My first sexual encounter was with a boy, sometime around the fifth grade. We were close friends, maybe best friends. We had a regular crew of summer sleepover buddies and all the moms would rotate hosting us. And it was always the moms who scheduled and wrangled us. The dads were off at work, doing dad things.
I can’t remember which specific toys he had at his house. It was always something different — one boy collected Legos and another had Transformers. Or GI Joe or Thundercats or He-Man action figures. One kid had a gigantic Star Wars collection that required a dedicated room.
I actually think he was the one with the educational Speak-N-Spells that taught various levels of language and grammar. I guess they worked.

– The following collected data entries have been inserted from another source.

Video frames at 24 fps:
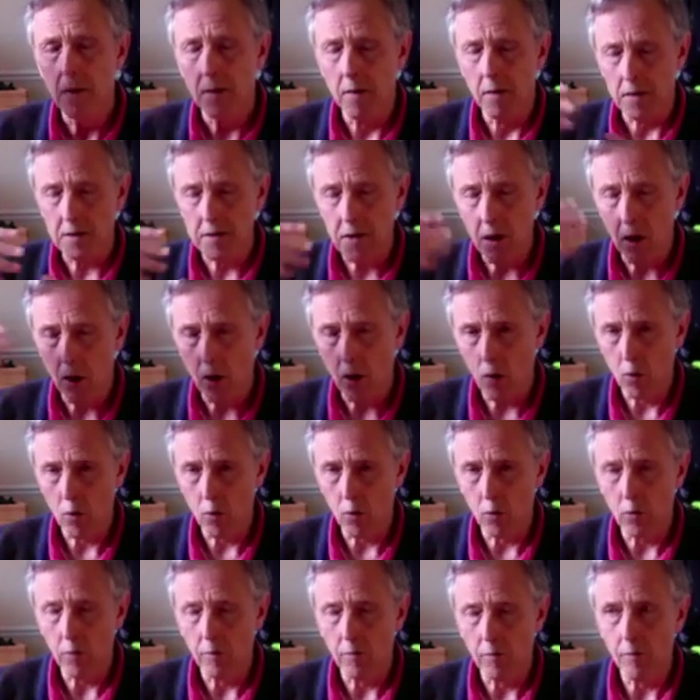this
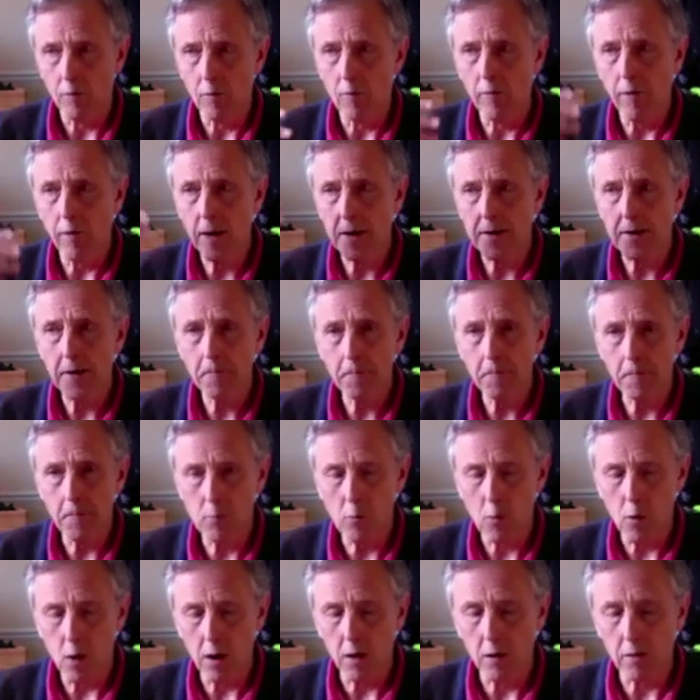whole very different
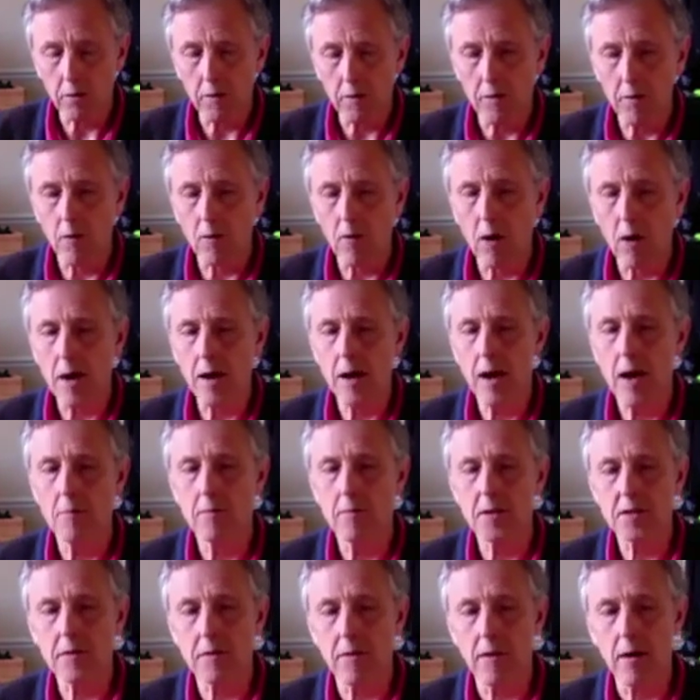world of the right
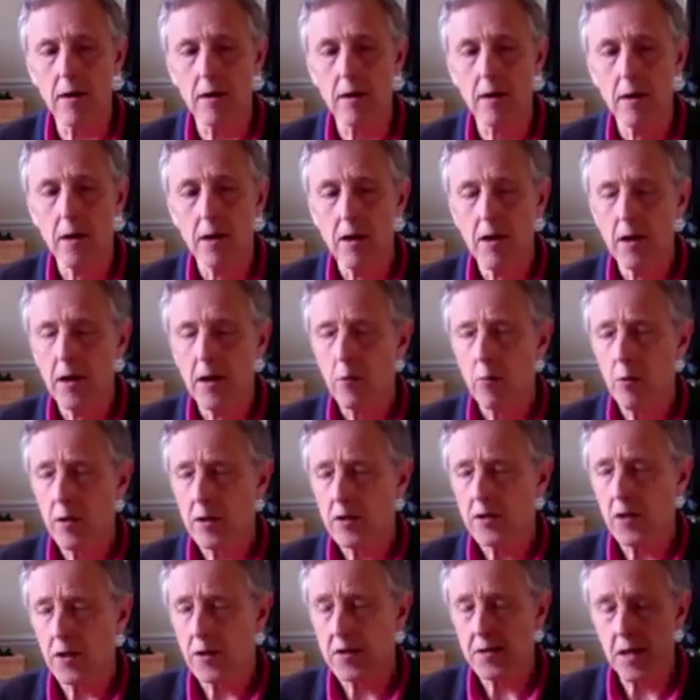hemisphere,
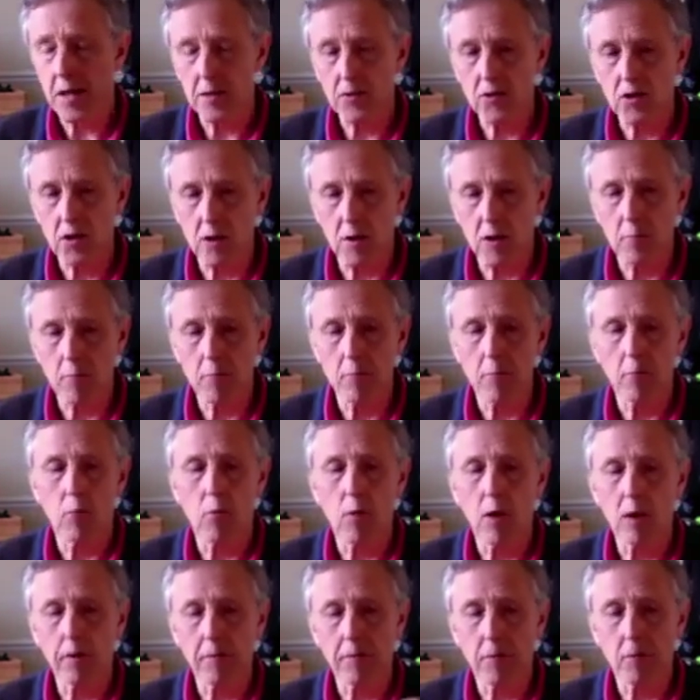which is such a
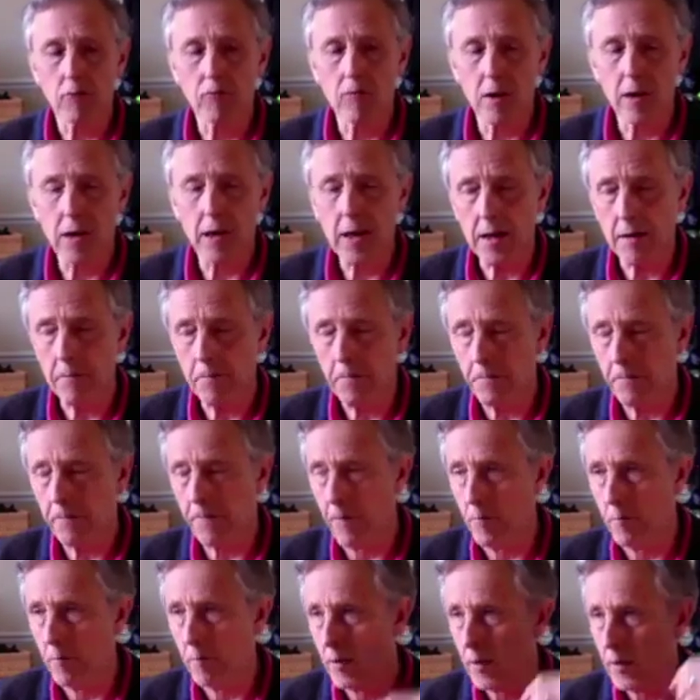wonderful relief
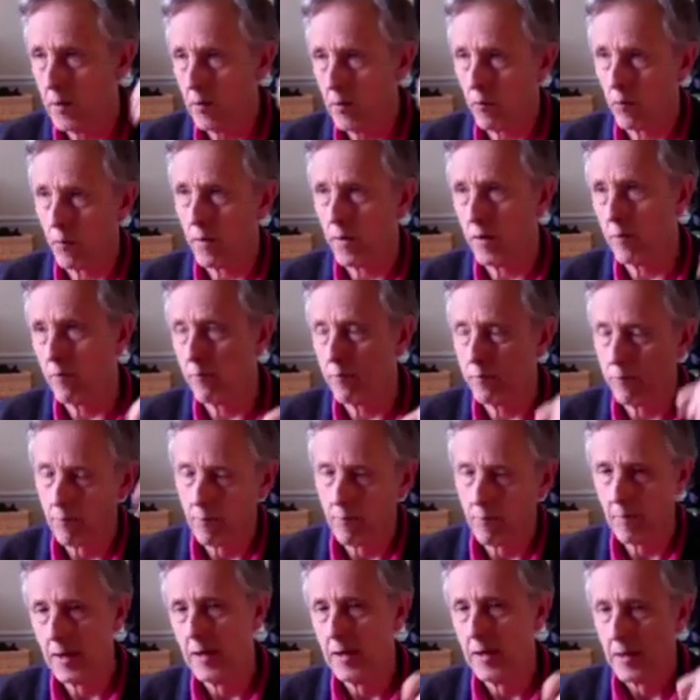from all the
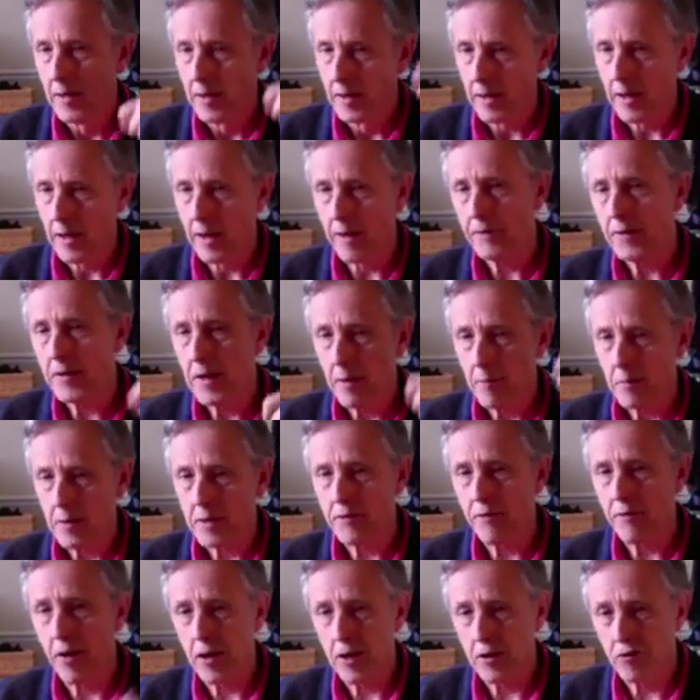left
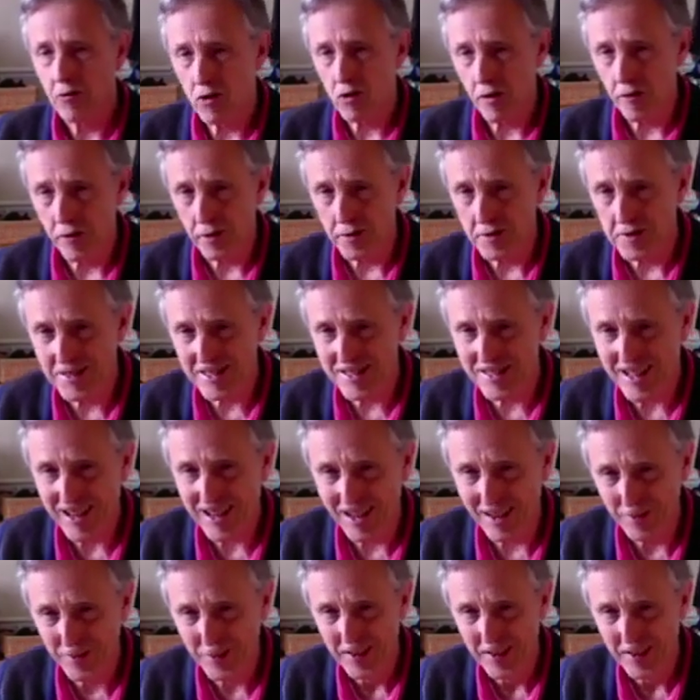hemisphere driven stuff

It didn’t happen at night or in a blanket fort. It was the middle of the afternoon and he asked if I wanted to kiss. I wasn’t sure, but he swayed me with the argument “how will you know what to do when you start dating girls?” It was reasonable and I was curious, so we kissed. This went on for a couple of weeks, as we would lock ourselves in a bedroom and practice making out and undressing each other. Things never got R-rated — it just felt nice to express this new sexual energy and to feel the love of someone who welcomed it. Being with him was one of the most beautiful encounters of my young life and the feeling of being wanted made everything seem brighter.
We weren’t particularly great at hiding it and we got caught. The repercussions were swift and definite as my Proper Catholic Upbringing informed me that these actions were ugly and disappointing. There was no punishment, other than the shame, and no explanations of how to use this energy productively. Only the knowledge that I had sinned and that “good” boys didn’t act that way. The disgusting behavior would stop immediately.
I don’t remember what happened next. No recollection whatsoever of how this affected him or what conversations we had in the days or weeks that followed. Now that I’m typing it out, I wonder if this was the start of the disappearing memories. I only know that we drifted apart completely and have seen each other twice in the past thirty years, in passing at a wedding or some such. We’ll probably never talk about it.
I’ve made out with only a handful of men in my life. There’s something inside me that tells me it is ugly and disappointing. Sometimes the feeling bleeds over to women as well.
I still feel shame.
I didn’t do anything wrong and neither did anyone else.